[Dataset entries]
- Opening Delimiter -

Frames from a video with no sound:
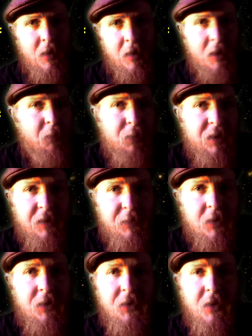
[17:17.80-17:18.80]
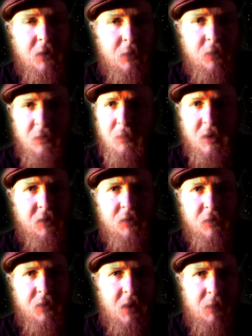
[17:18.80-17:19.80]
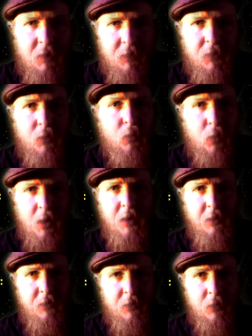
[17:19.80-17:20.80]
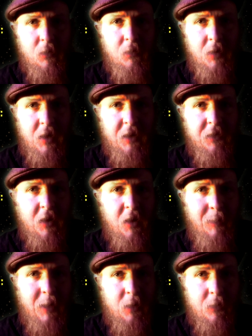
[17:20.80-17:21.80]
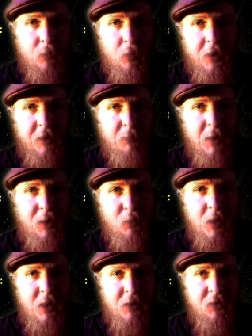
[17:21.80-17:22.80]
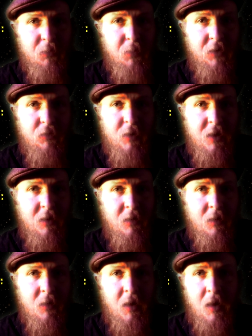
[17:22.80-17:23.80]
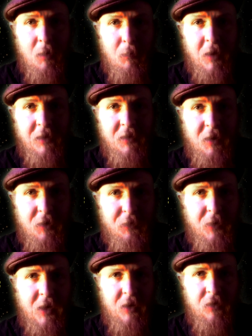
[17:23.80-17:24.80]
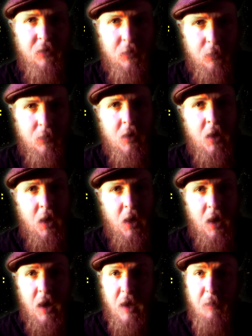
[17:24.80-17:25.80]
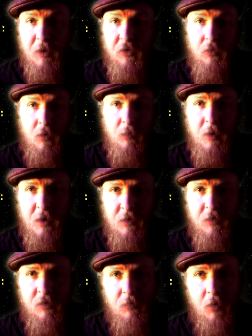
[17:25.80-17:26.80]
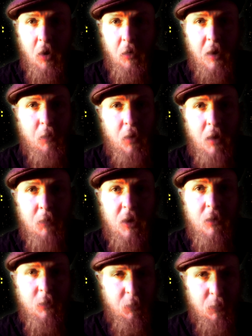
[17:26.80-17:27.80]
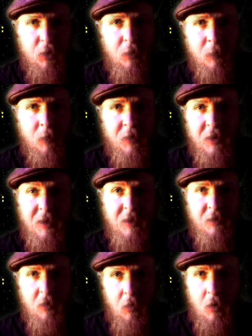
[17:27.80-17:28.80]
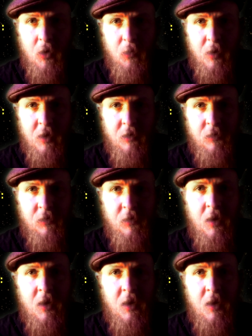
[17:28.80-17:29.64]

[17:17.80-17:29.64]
It would be difficult to use miniatures even if you wanted to. It's all about what is my range between myself and you. I'm at short range. Alright, well I'm going to use a maneuver to get to long range.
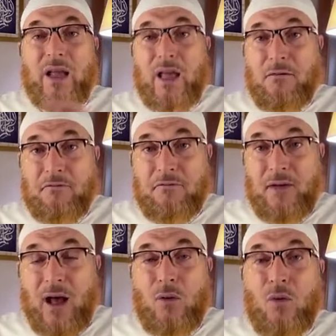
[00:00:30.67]
If
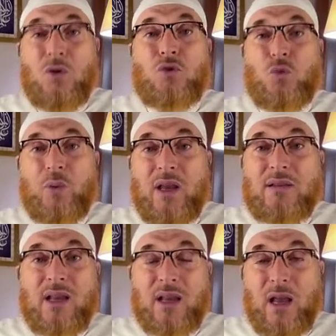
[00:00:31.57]
I want to pay
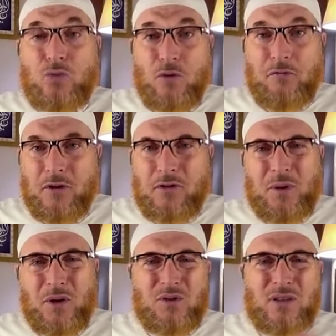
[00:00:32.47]
zakat al-fitr,
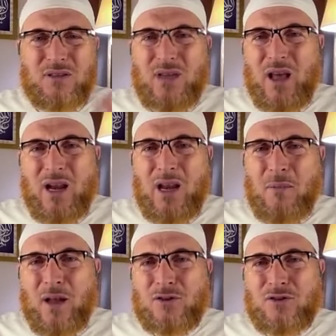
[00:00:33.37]
because it's not
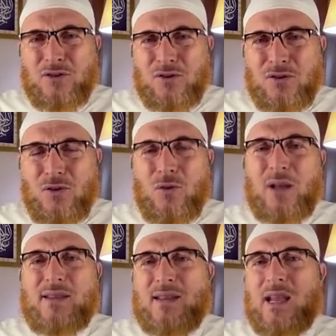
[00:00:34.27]
really much, so
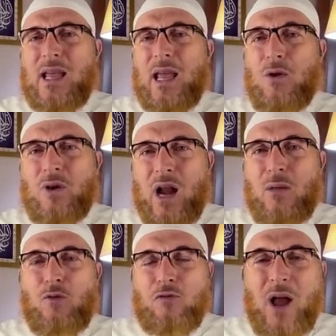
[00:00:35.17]
what, three
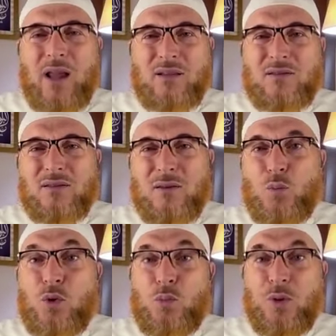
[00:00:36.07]
kilogram of rice
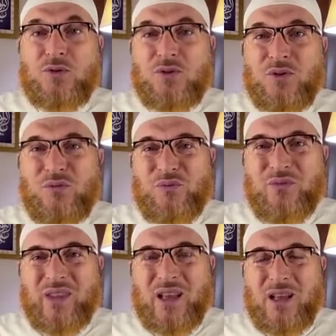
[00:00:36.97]
per person?
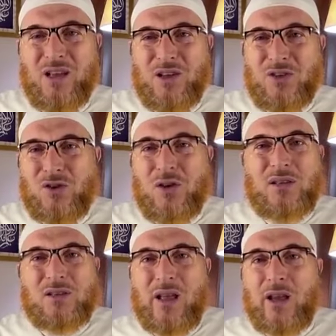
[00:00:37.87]
So
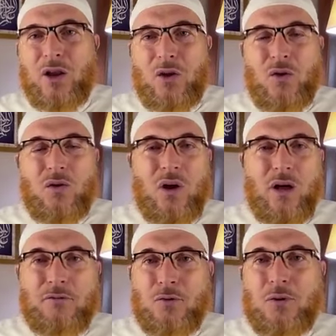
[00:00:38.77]
it's like, you know,
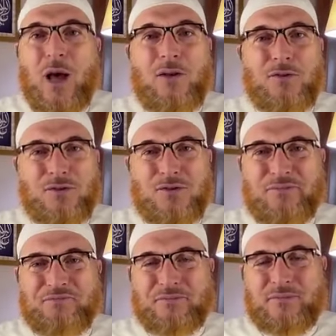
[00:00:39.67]
a few dollars.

- Closing Delimiter -

- REQUIRED ACTION
Every line above goes into your copy exactly; no images go in.

- ANSWER BOX
Frames from a video with no sound:
[17:17.80-17:18.80]
[17:18.80-17:19.80]
[17:19.80-17:20.80]
[17:20.80-17:21.80]
[17:21.80-17:22.80]
[17:22.80-17:23.80]
[17:23.80-17:24.80]
[17:24.80-17:25.80]
[17:25.80-17:26.80]
[17:26.80-17:27.80]
[17:27.80-17:28.80]
[17:28.80-17:29.64]

[17:17.80-17:29.64]
It would be difficult to use miniatures even if you wanted to. It's all about what is my range between myself and you. I'm at short range. Alright, well I'm going to use a maneuver to get to long range.
[00:00:30.67]
If
[00:00:31.57]
I want to pay
[00:00:32.47]
zakat al-fitr,
[00:00:33.37]
because it's not
[00:00:34.27]
really much, so
[00:00:35.17]
what, three
[00:00:36.07]
kilogram of rice
[00:00:36.97]
per person?
[00:00:37.87]
So
[00:00:38.77]
it's like, you know,
[00:00:39.67]
a few dollars.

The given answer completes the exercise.